Eli riu, quebrando o silêncio, tentando fazer pouco da situação. “E se a gente estiver invocando fantasmas?” brincou. Ele disse isso como se fosse só uma ideia aleatória, mas a voz dele tremeu no final, como se não tivesse certeza de que era só uma piada.
Como se fosse uma deixa, logo depois que ele falou, todas as nossas lanternas piscaram e apagaram ao mesmo tempo. A escuridão repentina parecia densa, como se estivesse nos pressionando. Mexemos nas lanternas, tentando ligá-las de novo, mas elas não funcionavam. O silêncio parecia se estender, como se o próprio mundo estivesse prendendo a respiração.
E então ouvimos — um estalo, uma galho se quebrando atrás de nós.
Todos giramos ao mesmo tempo, a escuridão engolindo tudo ao nosso redor. Nossas vozes ecoaram na noite, chamando uns aos outros, rindo nervosamente, fingindo que não estávamos morrendo de medo. Mas ninguém se mexeu. Ficamos parados no centro do círculo, congelados.
Quando as lanternas voltaram a funcionar, Eli tinha sumido.
Procuramos por ele pelo que pareceram horas. Gritando seu nome, correndo entre as árvores, tropeçando nos arbustos, chamando, rezando para que ele pulasse de trás de uma árvore e risse de nós, dizendo que era tudo uma brincadeira. Mas não o encontramos.
Corremos de volta para a casa dele, batendo na porta até a mãe dele aparecer, meio dormindo, confusa. Ela chamou a polícia na hora. Eles vieram naquela mesma noite, e no dia seguinte, e até na semana seguinte. Revistaram o bosque, verificaram cada centímetro daquela área, mas não encontraram nada. Nenhum sinal de Eli.
Quase uma semana depois, os policiais encontraram os sapatos dele. Estavam bem no centro do círculo de bétulas, ainda amarrados. Sem pegadas levando a lugar nenhum. Só os sapatos, ali, como se tivessem sido colocados com cuidado.

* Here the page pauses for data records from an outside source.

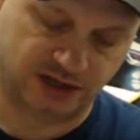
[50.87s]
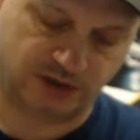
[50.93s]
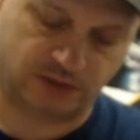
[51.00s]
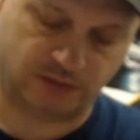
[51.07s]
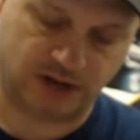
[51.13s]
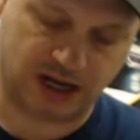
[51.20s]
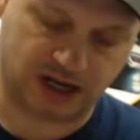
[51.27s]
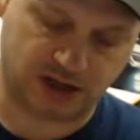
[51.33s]

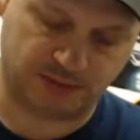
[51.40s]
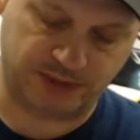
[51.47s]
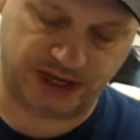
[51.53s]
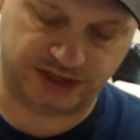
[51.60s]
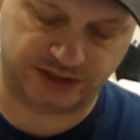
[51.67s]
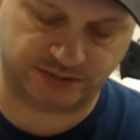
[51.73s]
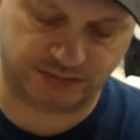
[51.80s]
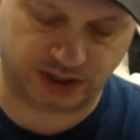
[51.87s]
while
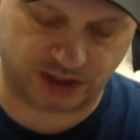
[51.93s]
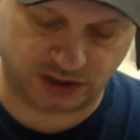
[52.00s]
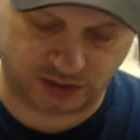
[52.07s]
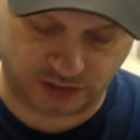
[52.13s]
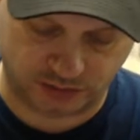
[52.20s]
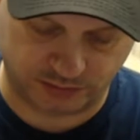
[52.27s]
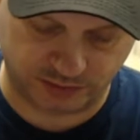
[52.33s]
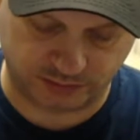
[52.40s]
Patrick
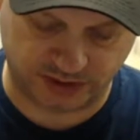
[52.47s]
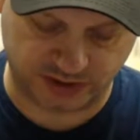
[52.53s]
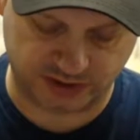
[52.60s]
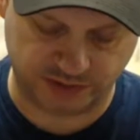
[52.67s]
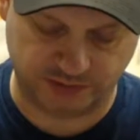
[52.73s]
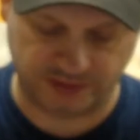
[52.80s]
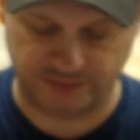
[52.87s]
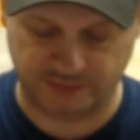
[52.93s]
Mahomes was
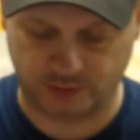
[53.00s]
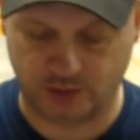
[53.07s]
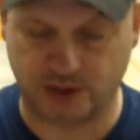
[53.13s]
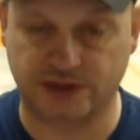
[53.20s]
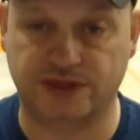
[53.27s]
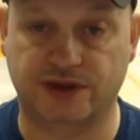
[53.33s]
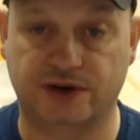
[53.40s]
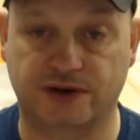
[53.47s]
24
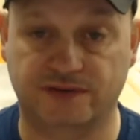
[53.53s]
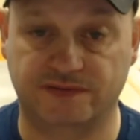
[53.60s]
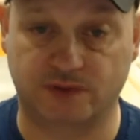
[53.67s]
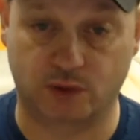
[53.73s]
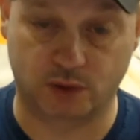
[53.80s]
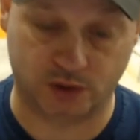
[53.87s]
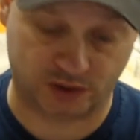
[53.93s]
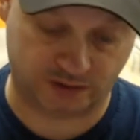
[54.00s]
or
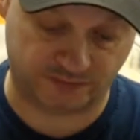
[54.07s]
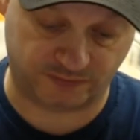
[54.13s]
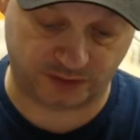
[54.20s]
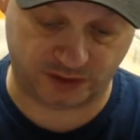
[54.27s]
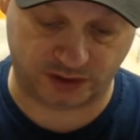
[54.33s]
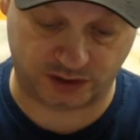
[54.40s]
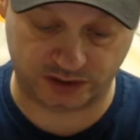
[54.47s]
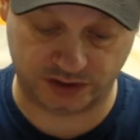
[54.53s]
34
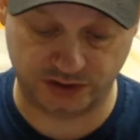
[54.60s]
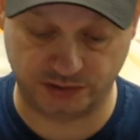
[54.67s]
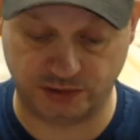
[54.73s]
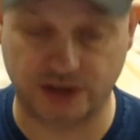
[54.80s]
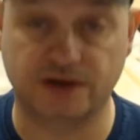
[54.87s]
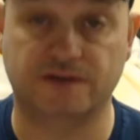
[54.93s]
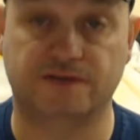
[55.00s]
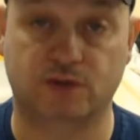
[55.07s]
for
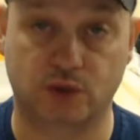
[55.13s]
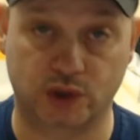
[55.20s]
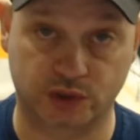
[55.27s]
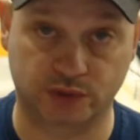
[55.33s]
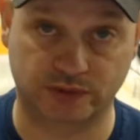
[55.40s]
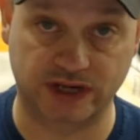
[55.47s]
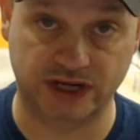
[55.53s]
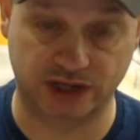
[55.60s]

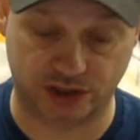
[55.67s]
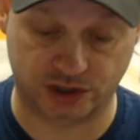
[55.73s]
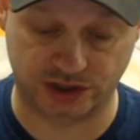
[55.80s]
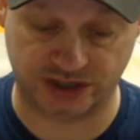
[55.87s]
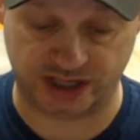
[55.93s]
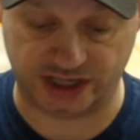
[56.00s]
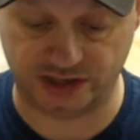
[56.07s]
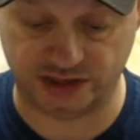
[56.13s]
243
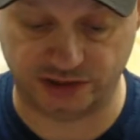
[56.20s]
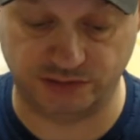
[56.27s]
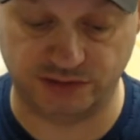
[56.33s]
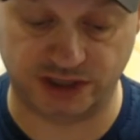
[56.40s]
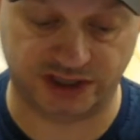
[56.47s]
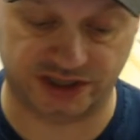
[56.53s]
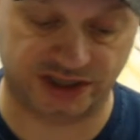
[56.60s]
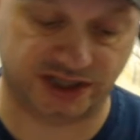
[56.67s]
yards and two
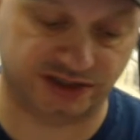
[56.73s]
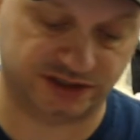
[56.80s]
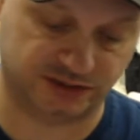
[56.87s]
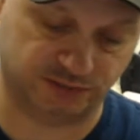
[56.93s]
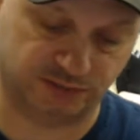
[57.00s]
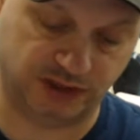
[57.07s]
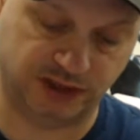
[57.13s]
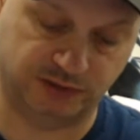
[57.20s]
touchdowns as
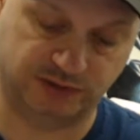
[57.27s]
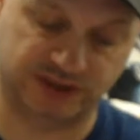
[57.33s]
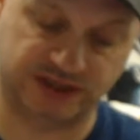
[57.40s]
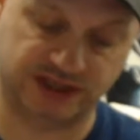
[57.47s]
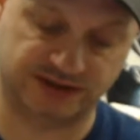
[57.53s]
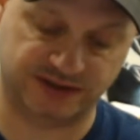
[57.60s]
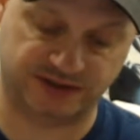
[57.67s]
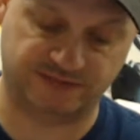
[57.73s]
well, which
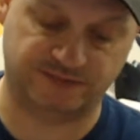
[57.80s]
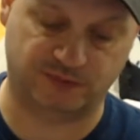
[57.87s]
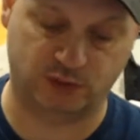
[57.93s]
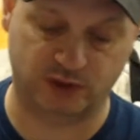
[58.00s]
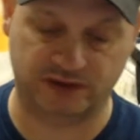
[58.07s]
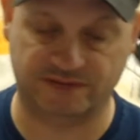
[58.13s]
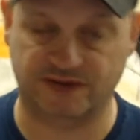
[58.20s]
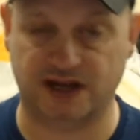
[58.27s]
gives him
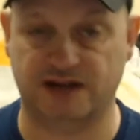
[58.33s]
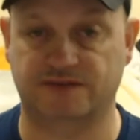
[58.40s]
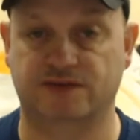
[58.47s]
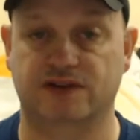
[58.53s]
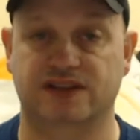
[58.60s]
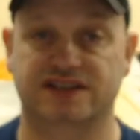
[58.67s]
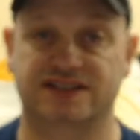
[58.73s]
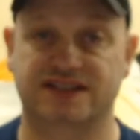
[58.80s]
45
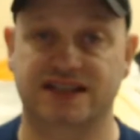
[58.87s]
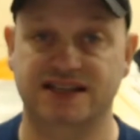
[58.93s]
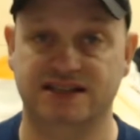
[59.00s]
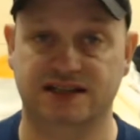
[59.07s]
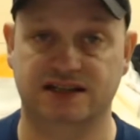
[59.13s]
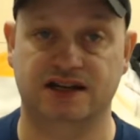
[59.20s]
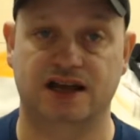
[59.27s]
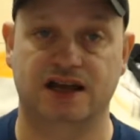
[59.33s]
for the
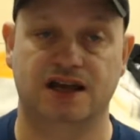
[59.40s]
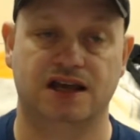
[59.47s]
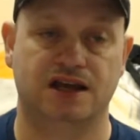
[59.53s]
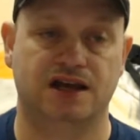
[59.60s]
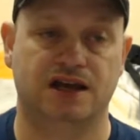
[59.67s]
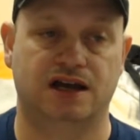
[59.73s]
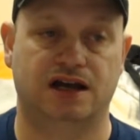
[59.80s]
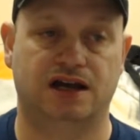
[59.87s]
season.
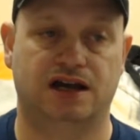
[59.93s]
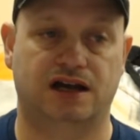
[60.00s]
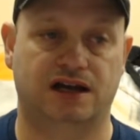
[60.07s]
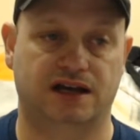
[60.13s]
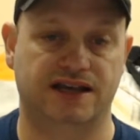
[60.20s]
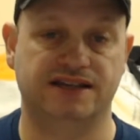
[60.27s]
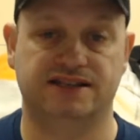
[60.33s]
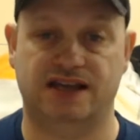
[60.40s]

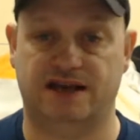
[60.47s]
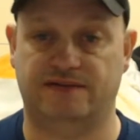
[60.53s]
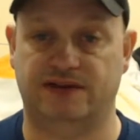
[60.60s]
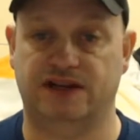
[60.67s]
Uh, he's having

As árvores cresceram mais densas com o passar dos anos, o bosque engolindo aos poucos aquela parte da terra. Toda vez que passo por ali, sinto que o lugar ficou um pouco mais escuro. Um pouco mais próximo.
Não falamos muito de Eli hoje em dia. Não de verdade. Mas às vezes, quando o ar fica pesado, quando o céu começa a escurecer cedo demais, Lucas me diz que consegue ouvir Eli chamando ele do bosque. Logo após o anoitecer, ele diz. Um sussurro no vento. Uma voz que ele reconhece, mas nunca consegue identificar de verdade.
Ninguém mais se aproxima do bosque agora. E também não fazemos mais noites de acampamento.